▶ _YOUR INSTRUCTIONS_: What follows is a set of records. Repeat every one of them exactly.
=== TASK MATERIAL ===
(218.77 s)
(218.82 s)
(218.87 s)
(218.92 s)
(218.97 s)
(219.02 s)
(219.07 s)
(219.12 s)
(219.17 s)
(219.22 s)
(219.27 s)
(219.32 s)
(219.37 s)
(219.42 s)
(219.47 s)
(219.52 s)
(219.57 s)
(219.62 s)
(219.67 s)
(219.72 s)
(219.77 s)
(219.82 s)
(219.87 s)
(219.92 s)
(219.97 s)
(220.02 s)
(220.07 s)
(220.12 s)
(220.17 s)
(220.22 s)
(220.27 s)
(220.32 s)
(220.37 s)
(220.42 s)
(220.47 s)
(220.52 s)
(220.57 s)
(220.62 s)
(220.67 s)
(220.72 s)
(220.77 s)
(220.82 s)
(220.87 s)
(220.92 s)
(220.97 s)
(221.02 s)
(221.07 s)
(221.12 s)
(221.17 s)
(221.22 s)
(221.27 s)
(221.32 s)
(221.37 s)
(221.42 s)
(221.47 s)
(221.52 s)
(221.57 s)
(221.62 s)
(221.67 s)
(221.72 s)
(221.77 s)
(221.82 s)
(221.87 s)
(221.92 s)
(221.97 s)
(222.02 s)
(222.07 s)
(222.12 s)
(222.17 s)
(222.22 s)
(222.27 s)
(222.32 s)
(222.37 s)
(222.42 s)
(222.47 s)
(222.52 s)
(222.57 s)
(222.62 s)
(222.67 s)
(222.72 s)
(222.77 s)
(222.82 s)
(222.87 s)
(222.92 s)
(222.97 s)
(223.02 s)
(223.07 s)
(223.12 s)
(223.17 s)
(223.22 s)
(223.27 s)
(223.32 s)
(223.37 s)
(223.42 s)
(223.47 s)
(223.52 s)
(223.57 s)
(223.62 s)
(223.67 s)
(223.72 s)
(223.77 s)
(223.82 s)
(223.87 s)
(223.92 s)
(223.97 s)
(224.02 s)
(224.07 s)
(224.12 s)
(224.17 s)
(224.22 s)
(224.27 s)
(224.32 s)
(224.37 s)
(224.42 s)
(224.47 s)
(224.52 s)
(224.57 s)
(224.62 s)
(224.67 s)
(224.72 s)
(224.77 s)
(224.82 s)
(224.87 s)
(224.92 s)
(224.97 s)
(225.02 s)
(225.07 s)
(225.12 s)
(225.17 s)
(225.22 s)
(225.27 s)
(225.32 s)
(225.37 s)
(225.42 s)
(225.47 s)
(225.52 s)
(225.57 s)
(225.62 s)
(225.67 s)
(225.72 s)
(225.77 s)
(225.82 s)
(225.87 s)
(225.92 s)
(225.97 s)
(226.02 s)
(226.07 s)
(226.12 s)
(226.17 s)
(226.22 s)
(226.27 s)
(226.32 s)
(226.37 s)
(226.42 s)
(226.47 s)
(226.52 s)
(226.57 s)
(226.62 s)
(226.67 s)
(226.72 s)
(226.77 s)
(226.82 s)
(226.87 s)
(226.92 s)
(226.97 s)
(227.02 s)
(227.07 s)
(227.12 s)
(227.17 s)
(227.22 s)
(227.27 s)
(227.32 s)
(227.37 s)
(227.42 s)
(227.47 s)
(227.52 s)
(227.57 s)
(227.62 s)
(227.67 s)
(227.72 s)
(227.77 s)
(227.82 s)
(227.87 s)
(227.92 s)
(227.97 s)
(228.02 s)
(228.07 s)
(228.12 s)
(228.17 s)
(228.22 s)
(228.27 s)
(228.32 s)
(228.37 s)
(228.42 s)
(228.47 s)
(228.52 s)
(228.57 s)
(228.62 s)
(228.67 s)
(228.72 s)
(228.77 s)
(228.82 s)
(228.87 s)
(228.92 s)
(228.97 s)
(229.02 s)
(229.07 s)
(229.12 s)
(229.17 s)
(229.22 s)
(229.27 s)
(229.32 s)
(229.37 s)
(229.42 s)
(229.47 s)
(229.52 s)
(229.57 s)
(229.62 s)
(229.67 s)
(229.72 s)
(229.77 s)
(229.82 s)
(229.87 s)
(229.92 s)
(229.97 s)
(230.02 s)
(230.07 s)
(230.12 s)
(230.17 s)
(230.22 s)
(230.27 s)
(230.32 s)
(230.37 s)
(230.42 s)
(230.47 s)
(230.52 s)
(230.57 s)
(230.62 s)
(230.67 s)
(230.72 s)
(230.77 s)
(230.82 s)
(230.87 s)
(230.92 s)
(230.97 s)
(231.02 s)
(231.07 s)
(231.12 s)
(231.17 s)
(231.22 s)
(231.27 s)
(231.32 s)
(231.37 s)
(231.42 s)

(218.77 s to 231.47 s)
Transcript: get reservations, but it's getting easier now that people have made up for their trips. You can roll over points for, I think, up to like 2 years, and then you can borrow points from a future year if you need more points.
===
▶ _REPLY_:
(218.77 s)
(218.82 s)
(218.87 s)
(218.92 s)
(218.97 s)
(219.02 s)
(219.07 s)
(219.12 s)
(219.17 s)
(219.22 s)
(219.27 s)
(219.32 s)
(219.37 s)
(219.42 s)
(219.47 s)
(219.52 s)
(219.57 s)
(219.62 s)
(219.67 s)
(219.72 s)
(219.77 s)
(219.82 s)
(219.87 s)
(219.92 s)
(219.97 s)
(220.02 s)
(220.07 s)
(220.12 s)
(220.17 s)
(220.22 s)
(220.27 s)
(220.32 s)
(220.37 s)
(220.42 s)
(220.47 s)
(220.52 s)
(220.57 s)
(220.62 s)
(220.67 s)
(220.72 s)
(220.77 s)
(220.82 s)
(220.87 s)
(220.92 s)
(220.97 s)
(221.02 s)
(221.07 s)
(221.12 s)
(221.17 s)
(221.22 s)
(221.27 s)
(221.32 s)
(221.37 s)
(221.42 s)
(221.47 s)
(221.52 s)
(221.57 s)
(221.62 s)
(221.67 s)
(221.72 s)
(221.77 s)
(221.82 s)
(221.87 s)
(221.92 s)
(221.97 s)
(222.02 s)
(222.07 s)
(222.12 s)
(222.17 s)
(222.22 s)
(222.27 s)
(222.32 s)
(222.37 s)
(222.42 s)
(222.47 s)
(222.52 s)
(222.57 s)
(222.62 s)
(222.67 s)
(222.72 s)
(222.77 s)
(222.82 s)
(222.87 s)
(222.92 s)
(222.97 s)
(223.02 s)
(223.07 s)
(223.12 s)
(223.17 s)
(223.22 s)
(223.27 s)
(223.32 s)
(223.37 s)
(223.42 s)
(223.47 s)
(223.52 s)
(223.57 s)
(223.62 s)
(223.67 s)
(223.72 s)
(223.77 s)
(223.82 s)
(223.87 s)
(223.92 s)
(223.97 s)
(224.02 s)
(224.07 s)
(224.12 s)
(224.17 s)
(224.22 s)
(224.27 s)
(224.32 s)
(224.37 s)
(224.42 s)
(224.47 s)
(224.52 s)
(224.57 s)
(224.62 s)
(224.67 s)
(224.72 s)
(224.77 s)
(224.82 s)
(224.87 s)
(224.92 s)
(224.97 s)
(225.02 s)
(225.07 s)
(225.12 s)
(225.17 s)
(225.22 s)
(225.27 s)
(225.32 s)
(225.37 s)
(225.42 s)
(225.47 s)
(225.52 s)
(225.57 s)
(225.62 s)
(225.67 s)
(225.72 s)
(225.77 s)
(225.82 s)
(225.87 s)
(225.92 s)
(225.97 s)
(226.02 s)
(226.07 s)
(226.12 s)
(226.17 s)
(226.22 s)
(226.27 s)
(226.32 s)
(226.37 s)
(226.42 s)
(226.47 s)
(226.52 s)
(226.57 s)
(226.62 s)
(226.67 s)
(226.72 s)
(226.77 s)
(226.82 s)
(226.87 s)
(226.92 s)
(226.97 s)
(227.02 s)
(227.07 s)
(227.12 s)
(227.17 s)
(227.22 s)
(227.27 s)
(227.32 s)
(227.37 s)
(227.42 s)
(227.47 s)
(227.52 s)
(227.57 s)
(227.62 s)
(227.67 s)
(227.72 s)
(227.77 s)
(227.82 s)
(227.87 s)
(227.92 s)
(227.97 s)
(228.02 s)
(228.07 s)
(228.12 s)
(228.17 s)
(228.22 s)
(228.27 s)
(228.32 s)
(228.37 s)
(228.42 s)
(228.47 s)
(228.52 s)
(228.57 s)
(228.62 s)
(228.67 s)
(228.72 s)
(228.77 s)
(228.82 s)
(228.87 s)
(228.92 s)
(228.97 s)
(229.02 s)
(229.07 s)
(229.12 s)
(229.17 s)
(229.22 s)
(229.27 s)
(229.32 s)
(229.37 s)
(229.42 s)
(229.47 s)
(229.52 s)
(229.57 s)
(229.62 s)
(229.67 s)
(229.72 s)
(229.77 s)
(229.82 s)
(229.87 s)
(229.92 s)
(229.97 s)
(230.02 s)
(230.07 s)
(230.12 s)
(230.17 s)
(230.22 s)
(230.27 s)
(230.32 s)
(230.37 s)
(230.42 s)
(230.47 s)
(230.52 s)
(230.57 s)
(230.62 s)
(230.67 s)
(230.72 s)
(230.77 s)
(230.82 s)
(230.87 s)
(230.92 s)
(230.97 s)
(231.02 s)
(231.07 s)
(231.12 s)
(231.17 s)
(231.22 s)
(231.27 s)
(231.32 s)
(231.37 s)
(231.42 s)

(218.77 s to 231.47 s)
Transcript: get reservations, but it's getting easier now that people have made up for their trips. You can roll over points for, I think, up to like 2 years, and then you can borrow points from a future year if you need more points.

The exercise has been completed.